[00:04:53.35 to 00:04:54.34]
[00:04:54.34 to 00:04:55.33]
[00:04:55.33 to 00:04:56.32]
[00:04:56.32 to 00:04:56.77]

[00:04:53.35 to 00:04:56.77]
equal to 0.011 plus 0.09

-.-.-

== Task prompt ==
In the records above, locate the line that contains "[00:04:54.34 to 00:04:55.33]". Repeat it and every line after it, exactly, and nothing else.

== Exercise answer ==
[00:04:54.34 to 00:04:55.33]
[00:04:55.33 to 00:04:56.32]
[00:04:56.32 to 00:04:56.77]

[00:04:53.35 to 00:04:56.77]
equal to 0.011 plus 0.09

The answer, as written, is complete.